As most of the current readers of this site are aware, I have been critical of the excessive value of the Euro currency. It looks like others have begun adopting the same view.
Jim Rogers, a long-time bear on the U.S. dollar (USD) believes the currency is finally oversold.
Jim Rogers, chairman of Rogers Holdings, said in a Bloomberg article, “Too many investors are bearish on the U.S. dollar and the currency will have a 'nice' rally.”
Rogers co-founded the Quantum fund with George Soros in the 1970s and correctly predicted the start of the commodities boom in 1999.

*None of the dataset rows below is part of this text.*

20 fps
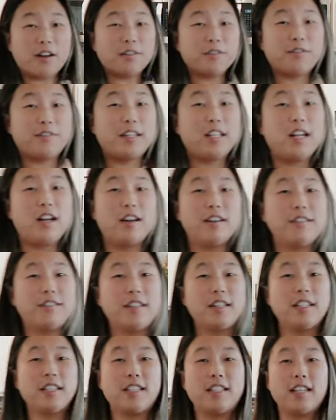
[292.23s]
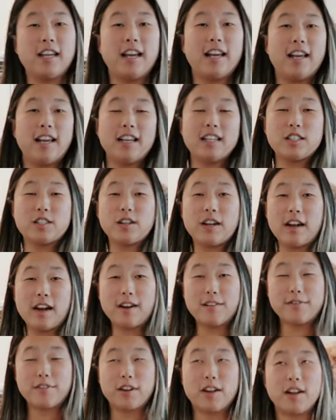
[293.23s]
outfit of the day. So I
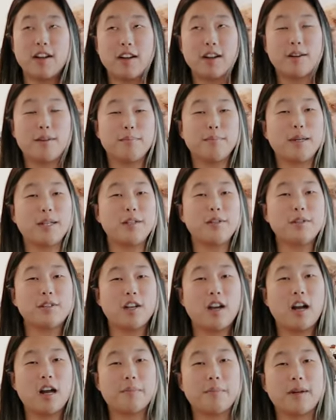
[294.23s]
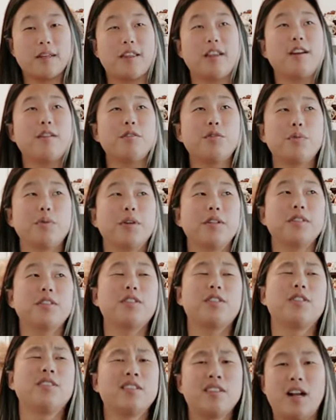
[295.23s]
have uh, my new top. I think I was wearing
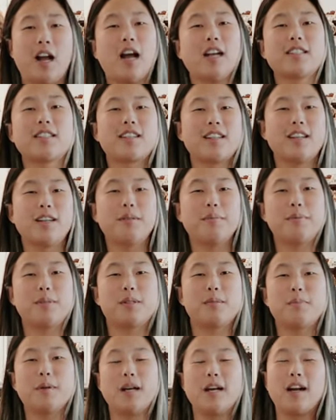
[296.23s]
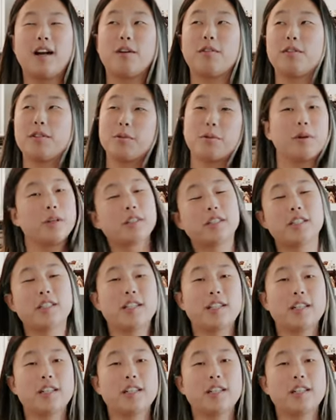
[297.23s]
this in the last clips, but I only wore it to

"I expect a nice rally in the American dollar because so many have been bearish on the American dollar including me," Rogers said at the launch of the Barclays Global Agriculture Delta Fund in Singapore today. "America is also a huge producer of agriculture and if I'm right about agriculture prices, which I think will go up a lot, that's going to help America compared to those countries which don't have agriculture."
Rogers said in an interview late in April that he was hoping the dollar rally would last a year, which would make it possible for him to unload all of his U.S. currency. He is a big believer in the currencies of commodity producing nations, such as Australia, New Zealand and Canada.
He also expects U.S. Treasuries to decline due to increasing inflationary pressures. “I have sold long-term U.S. government bonds,'' Rogers said. ``If the same thing happens as it always happens in inflationary times, then rates are going much, much higher, especially long- term rates.''
Rogers also pointed out the fact that central banks can be good at affecting short-term interest rates, but they can't do very much with longer term rates.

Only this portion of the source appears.